**TASK TO COMPLETE:** Restate word for word the lines of the data below, from the first through the one that has "[0:12.80-0:13.87]".

++++++

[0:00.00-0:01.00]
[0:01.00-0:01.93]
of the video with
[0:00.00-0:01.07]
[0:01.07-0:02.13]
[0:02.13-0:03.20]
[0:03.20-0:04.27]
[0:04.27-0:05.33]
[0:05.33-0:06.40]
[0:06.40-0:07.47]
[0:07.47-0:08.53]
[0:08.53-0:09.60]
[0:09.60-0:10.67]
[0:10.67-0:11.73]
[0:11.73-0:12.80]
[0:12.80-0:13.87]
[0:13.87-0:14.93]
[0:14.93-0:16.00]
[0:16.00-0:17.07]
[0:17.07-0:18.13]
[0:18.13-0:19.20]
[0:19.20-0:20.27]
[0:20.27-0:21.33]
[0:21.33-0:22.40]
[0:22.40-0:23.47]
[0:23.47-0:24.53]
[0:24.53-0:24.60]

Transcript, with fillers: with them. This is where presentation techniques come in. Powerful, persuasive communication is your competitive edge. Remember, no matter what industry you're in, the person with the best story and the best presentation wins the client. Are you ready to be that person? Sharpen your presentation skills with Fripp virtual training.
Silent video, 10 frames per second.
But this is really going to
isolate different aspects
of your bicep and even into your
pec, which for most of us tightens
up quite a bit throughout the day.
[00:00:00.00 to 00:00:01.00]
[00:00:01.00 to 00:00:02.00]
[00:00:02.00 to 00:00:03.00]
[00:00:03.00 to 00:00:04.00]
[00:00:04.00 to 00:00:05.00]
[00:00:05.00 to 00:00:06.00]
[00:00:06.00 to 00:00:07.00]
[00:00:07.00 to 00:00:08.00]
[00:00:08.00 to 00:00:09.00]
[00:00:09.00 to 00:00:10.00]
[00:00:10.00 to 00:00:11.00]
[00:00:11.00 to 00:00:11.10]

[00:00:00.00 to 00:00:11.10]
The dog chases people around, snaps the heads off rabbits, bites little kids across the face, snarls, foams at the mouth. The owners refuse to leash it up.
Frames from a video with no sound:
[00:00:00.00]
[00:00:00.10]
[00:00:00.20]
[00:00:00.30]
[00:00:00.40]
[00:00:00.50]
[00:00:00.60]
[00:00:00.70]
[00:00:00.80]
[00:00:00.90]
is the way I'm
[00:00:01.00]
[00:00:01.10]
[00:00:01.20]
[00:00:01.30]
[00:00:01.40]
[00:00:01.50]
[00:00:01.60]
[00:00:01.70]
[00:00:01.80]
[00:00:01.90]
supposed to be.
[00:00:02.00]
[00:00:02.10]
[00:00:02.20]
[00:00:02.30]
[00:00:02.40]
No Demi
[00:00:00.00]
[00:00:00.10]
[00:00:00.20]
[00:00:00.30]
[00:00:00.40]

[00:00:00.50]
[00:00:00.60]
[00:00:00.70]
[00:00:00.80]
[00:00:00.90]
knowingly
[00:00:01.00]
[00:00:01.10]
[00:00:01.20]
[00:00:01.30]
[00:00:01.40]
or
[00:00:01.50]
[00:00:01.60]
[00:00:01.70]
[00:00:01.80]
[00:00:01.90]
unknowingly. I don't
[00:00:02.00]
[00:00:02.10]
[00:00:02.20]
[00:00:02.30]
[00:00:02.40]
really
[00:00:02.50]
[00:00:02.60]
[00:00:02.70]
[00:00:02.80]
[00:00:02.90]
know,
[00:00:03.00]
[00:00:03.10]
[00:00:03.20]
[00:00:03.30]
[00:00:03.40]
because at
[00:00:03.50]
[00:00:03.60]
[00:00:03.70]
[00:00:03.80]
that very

++++++

**ANSWER SPACE:**
[0:00.00-0:01.00]
[0:01.00-0:01.93]
of the video with
[0:00.00-0:01.07]
[0:01.07-0:02.13]
[0:02.13-0:03.20]
[0:03.20-0:04.27]
[0:04.27-0:05.33]
[0:05.33-0:06.40]
[0:06.40-0:07.47]
[0:07.47-0:08.53]
[0:08.53-0:09.60]
[0:09.60-0:10.67]
[0:10.67-0:11.73]
[0:11.73-0:12.80]
[0:12.80-0:13.87]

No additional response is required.